Sometimes the next step is to work things through with a neutral professional, it’s not always easy to talk about change with family or friends. The question I’m most consistently asked is “how do I choose a professional psychotherapist?” often a friend will recommend someone, and that’s great, just make sure to check the recommendation is qualified and fully accredited. You can check on their web site, for example I’m accredited with iacp (www.iacp.ie). Also, it’s important to know that the majority of therapists work to a sliding scale regarding fees; this can be negotiated in the first consultation.

During the first phone call or first appointment you’ll get a feel for whether you would like to work with that therapist. Either way it’s a good idea to look up the IACP, PSI or IAHIP websites, choose 3 or 4 therapists that are convenient to your area and call each of them. You’ll get a really good idea during that phone call whether you have a connection with the therapist. A referral isn’t necessary, and it’s perfectly usual to self-refer.

In the first consultation you’ll get to ask about the therapists qualifications and accreditation, their fees and how they work. You’ll explore what you hope to get from the sessions (usually 50 minutes) and whether the therapist is the right fit for you. If the therapist doesn’t work with the issues you bring, rest assured they would say so and refer you to a specialist, if that’s what you’d like or need.
It’s important to be open and honest in the sessions, that way you get to the work and solutions will present for you more easily. Be ready to commit to a series of weekly sessions over a period of time, often clients will work on a particular issue, and return at a later time to work on another challenge or issue.

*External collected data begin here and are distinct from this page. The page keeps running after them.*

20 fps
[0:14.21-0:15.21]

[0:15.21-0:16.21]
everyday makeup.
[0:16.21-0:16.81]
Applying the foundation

I promise, it’s the best investment in you, and your future, I might be ever so slightly biased, but truly I believe in the work and see the positive results on a daily basis.

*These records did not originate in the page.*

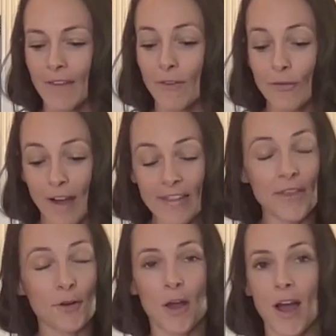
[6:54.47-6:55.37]
If you find
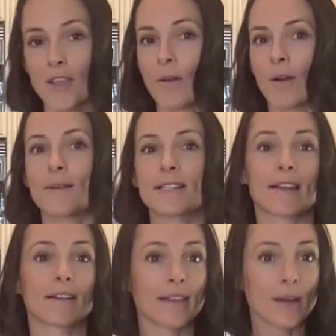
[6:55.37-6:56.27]
that they're not, you can always
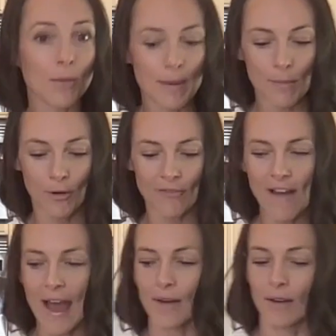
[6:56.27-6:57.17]
add a little bit more
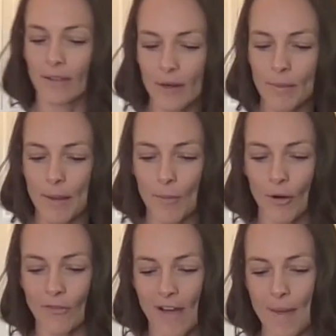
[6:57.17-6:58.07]
fat or a little bit
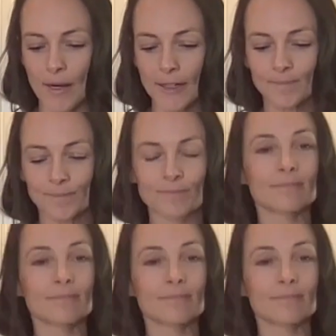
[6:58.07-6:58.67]
more fiber,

If you went for therapy in the past, and had a negative experience, I strongly encourage you to try again with another therapist, remember it’s important to build a relationship with your therapist, much as you would build a trusting relationship with your GP, sometimes you have to go to a couple before you find the right GP to take care of your physical well-being. The psychotherapeutic relationship is just as important, as it relates to the care of your mental and emotional well-being.

We’re constantly challenged by the need for change. We can ignore it and stay in the ‘stuck’ place that’s familiar and comfortable. OR we can stretch ourselves; embrace the discomfort and make that change really happen. The Choice Is Yours…. Go on… take the first step today

Those Who Make No Mistakes – Make Nothing!